● Problem details
Nothing but the lines from the start of the entries through the line holding "[3:17.37-3:18.37]" is to be repeated, exactly and with pictures excluded.

● Supplied information
++++++++++

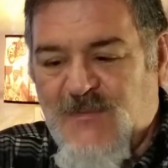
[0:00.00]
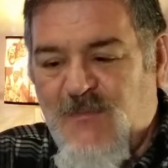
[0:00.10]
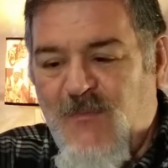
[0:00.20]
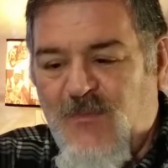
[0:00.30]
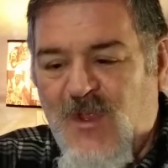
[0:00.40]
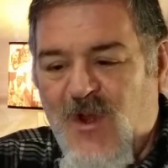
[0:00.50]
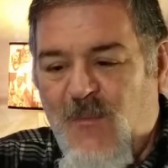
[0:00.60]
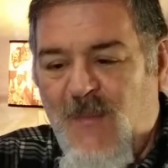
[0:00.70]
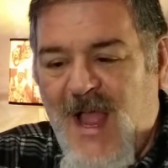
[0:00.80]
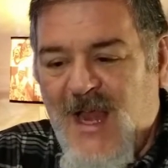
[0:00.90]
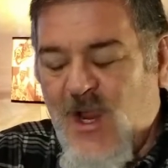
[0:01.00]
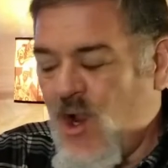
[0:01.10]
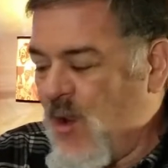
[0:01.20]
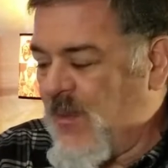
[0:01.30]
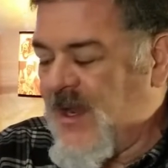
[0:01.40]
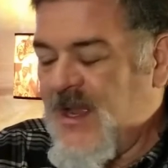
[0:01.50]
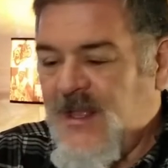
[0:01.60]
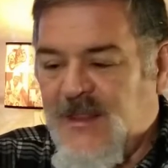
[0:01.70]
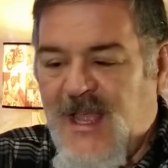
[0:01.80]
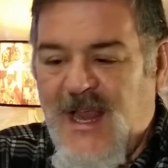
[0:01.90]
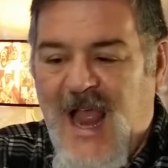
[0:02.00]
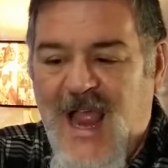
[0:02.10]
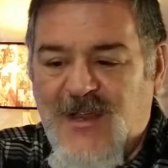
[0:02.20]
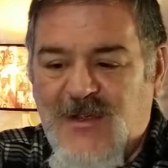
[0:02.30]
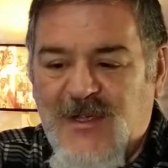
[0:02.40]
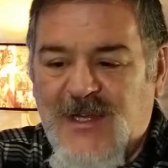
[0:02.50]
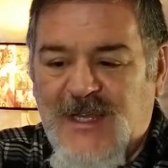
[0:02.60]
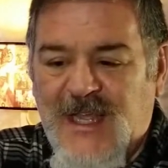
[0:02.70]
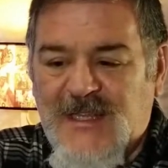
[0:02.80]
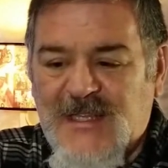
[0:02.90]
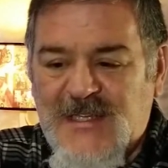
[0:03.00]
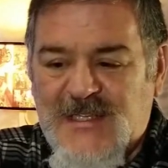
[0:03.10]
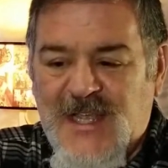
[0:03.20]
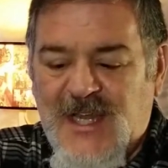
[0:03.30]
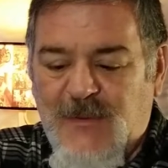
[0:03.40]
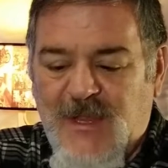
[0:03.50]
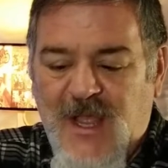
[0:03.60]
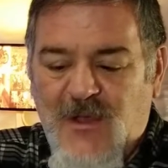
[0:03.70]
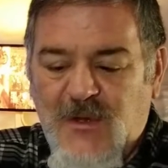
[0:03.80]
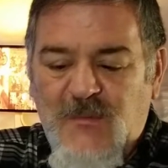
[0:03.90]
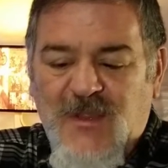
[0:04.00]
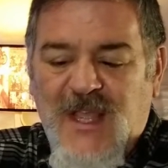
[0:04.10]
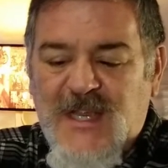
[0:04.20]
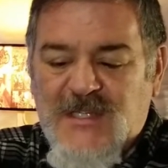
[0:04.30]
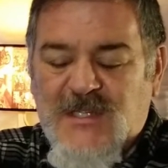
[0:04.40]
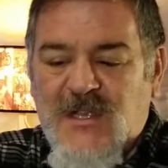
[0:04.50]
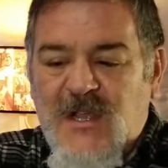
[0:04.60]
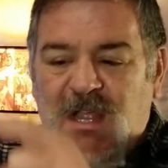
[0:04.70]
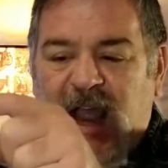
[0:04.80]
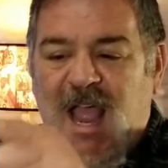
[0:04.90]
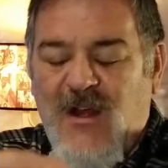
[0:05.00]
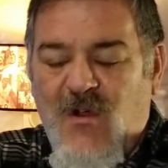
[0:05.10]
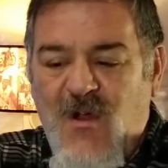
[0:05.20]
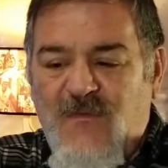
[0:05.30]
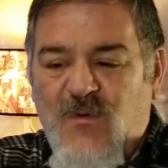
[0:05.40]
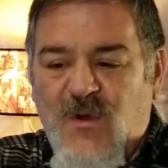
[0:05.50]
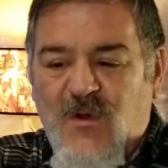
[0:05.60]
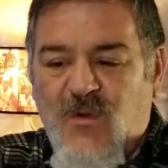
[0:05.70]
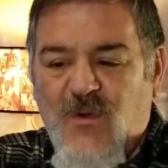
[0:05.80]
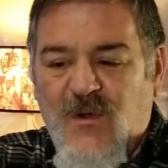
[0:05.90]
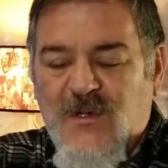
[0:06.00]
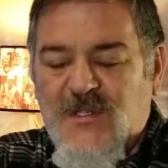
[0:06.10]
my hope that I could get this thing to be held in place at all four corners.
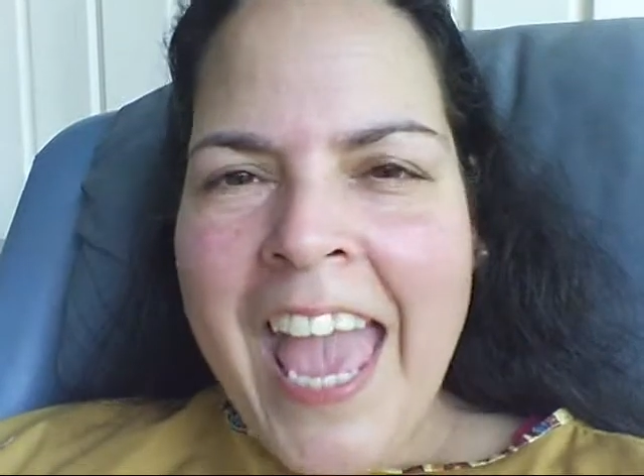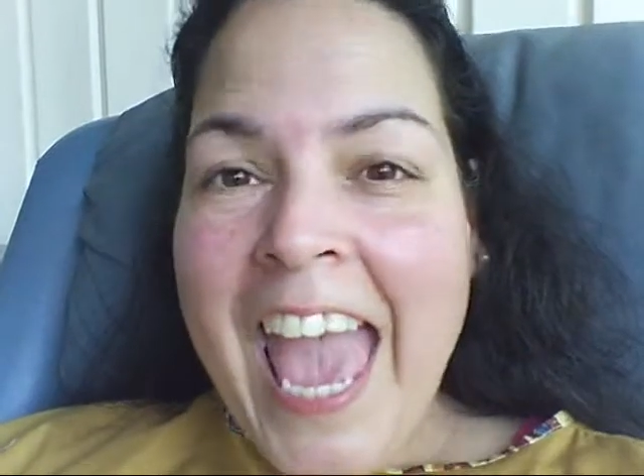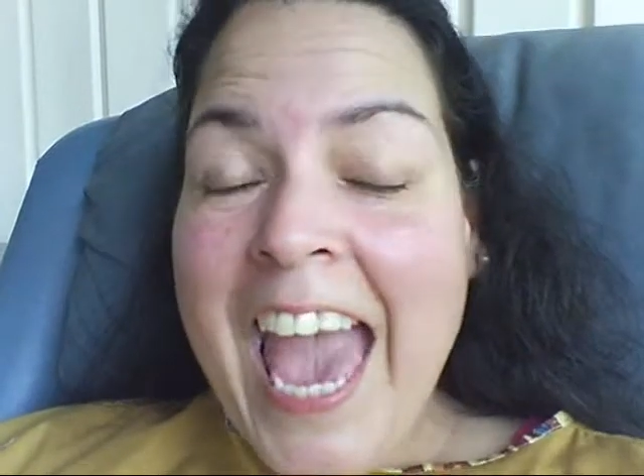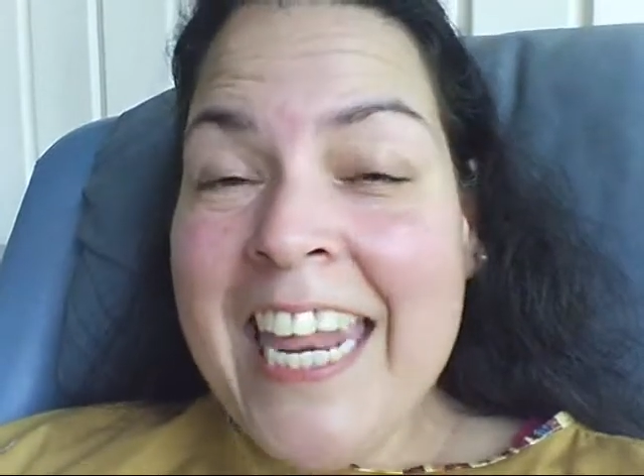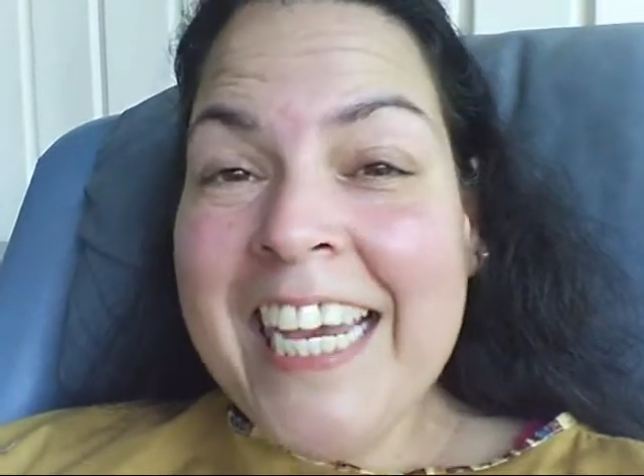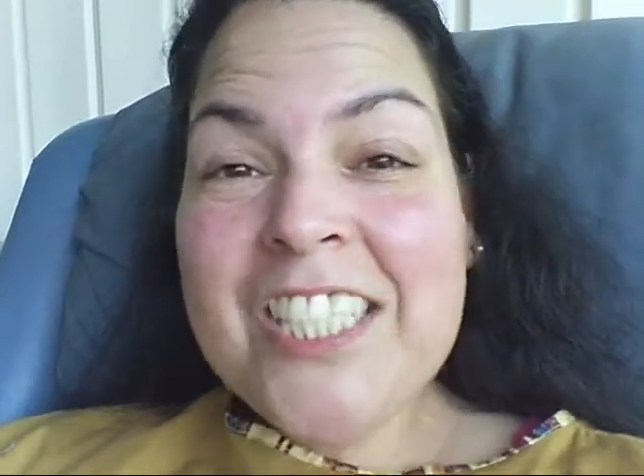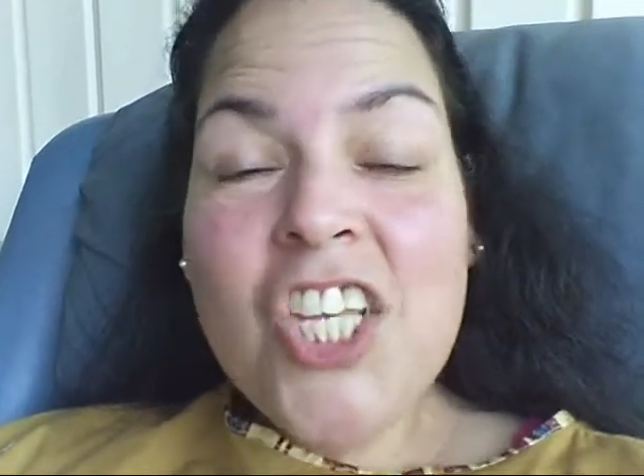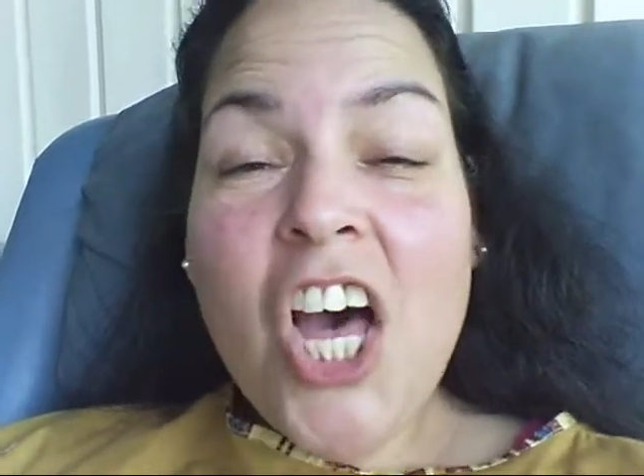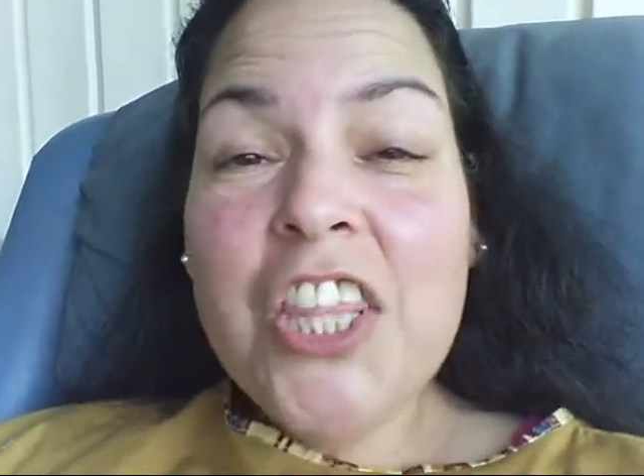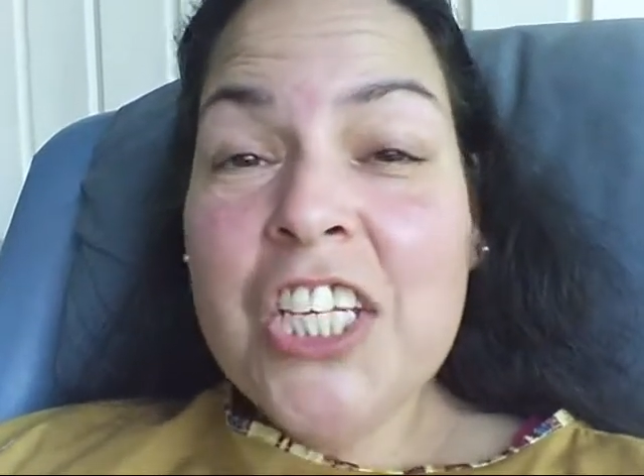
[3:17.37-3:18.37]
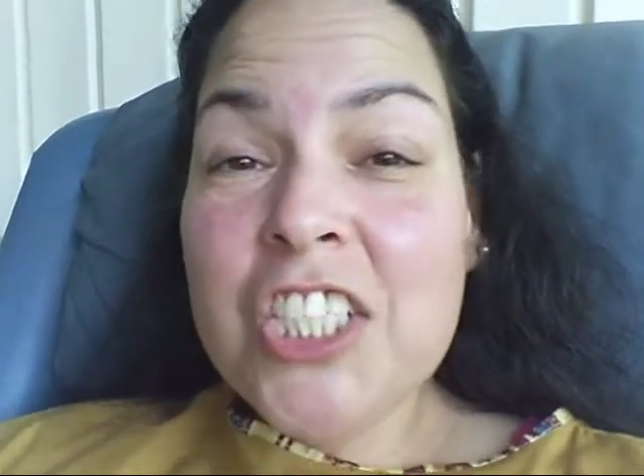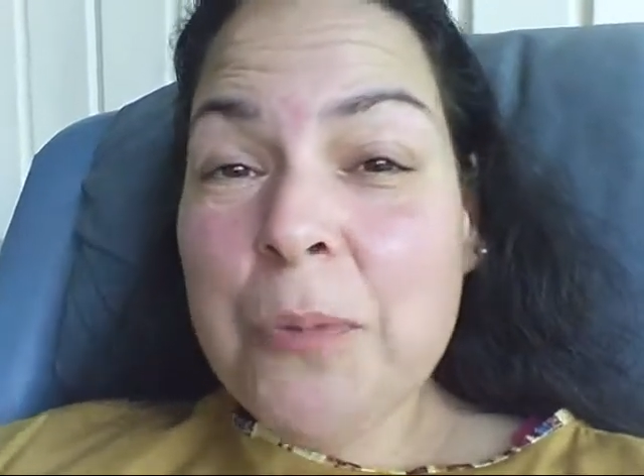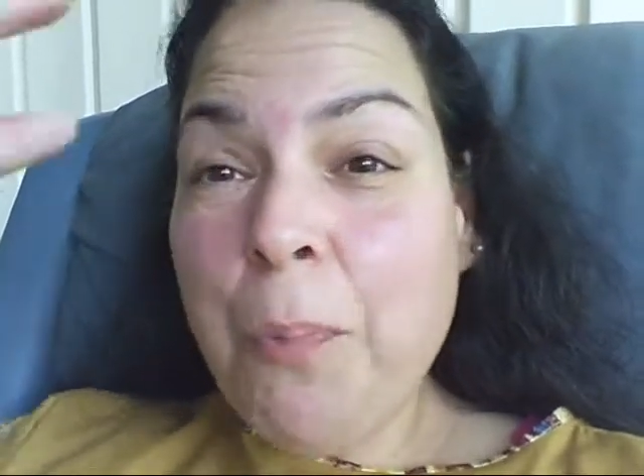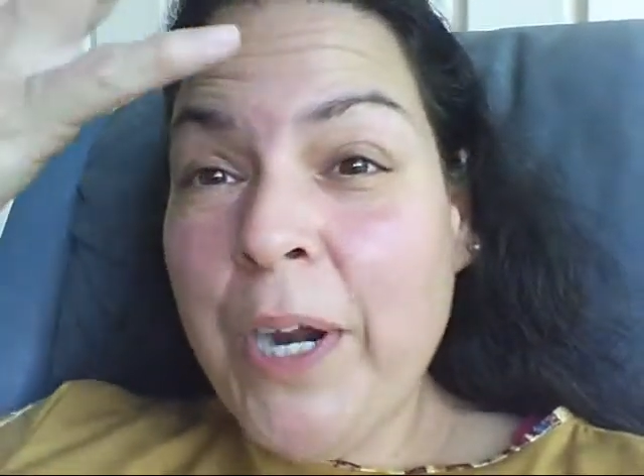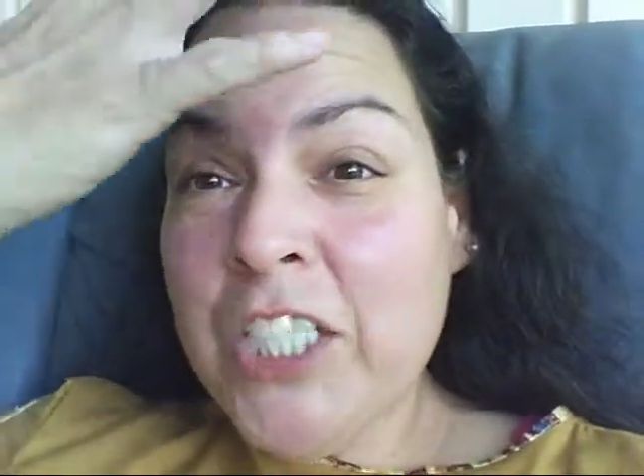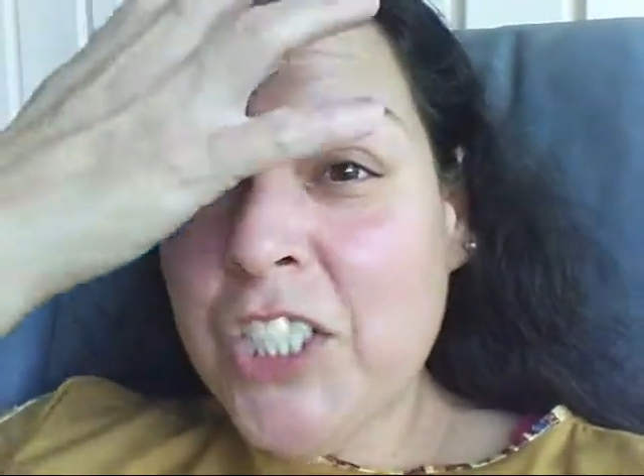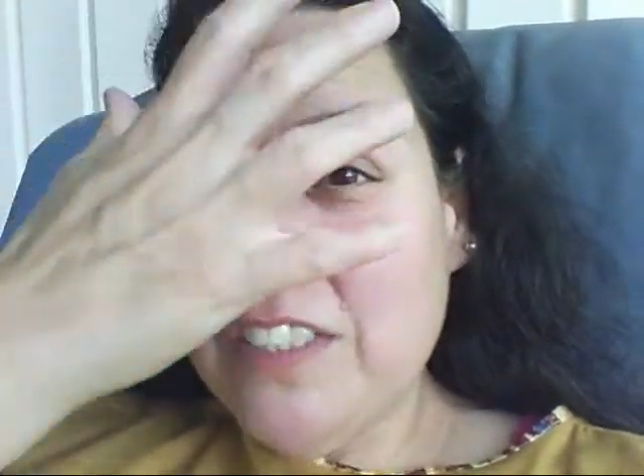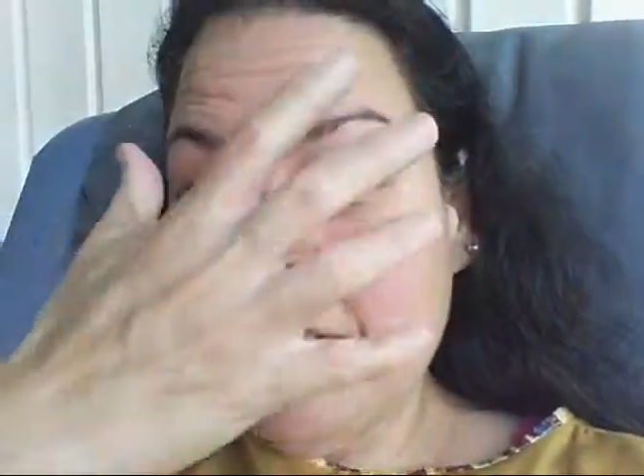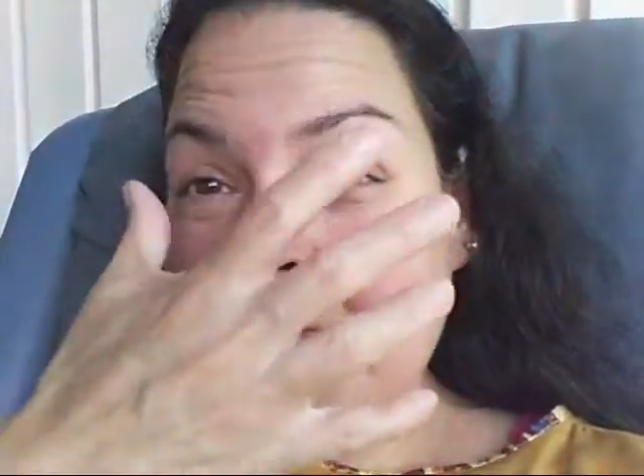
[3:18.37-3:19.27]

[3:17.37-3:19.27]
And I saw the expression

++++++++++

● Final answer
[0:00.00]
[0:00.10]
[0:00.20]
[0:00.30]
[0:00.40]
[0:00.50]
[0:00.60]
[0:00.70]
[0:00.80]
[0:00.90]
[0:01.00]
[0:01.10]
[0:01.20]
[0:01.30]
[0:01.40]
[0:01.50]
[0:01.60]
[0:01.70]
[0:01.80]
[0:01.90]
[0:02.00]
[0:02.10]
[0:02.20]
[0:02.30]
[0:02.40]
[0:02.50]
[0:02.60]
[0:02.70]
[0:02.80]
[0:02.90]
[0:03.00]
[0:03.10]
[0:03.20]
[0:03.30]
[0:03.40]
[0:03.50]
[0:03.60]
[0:03.70]
[0:03.80]
[0:03.90]
[0:04.00]
[0:04.10]
[0:04.20]
[0:04.30]
[0:04.40]
[0:04.50]
[0:04.60]
[0:04.70]
[0:04.80]
[0:04.90]
[0:05.00]
[0:05.10]
[0:05.20]
[0:05.30]
[0:05.40]
[0:05.50]
[0:05.60]
[0:05.70]
[0:05.80]
[0:05.90]
[0:06.00]
[0:06.10]
my hope that I could get this thing to be held in place at all four corners.
[3:17.37-3:18.37]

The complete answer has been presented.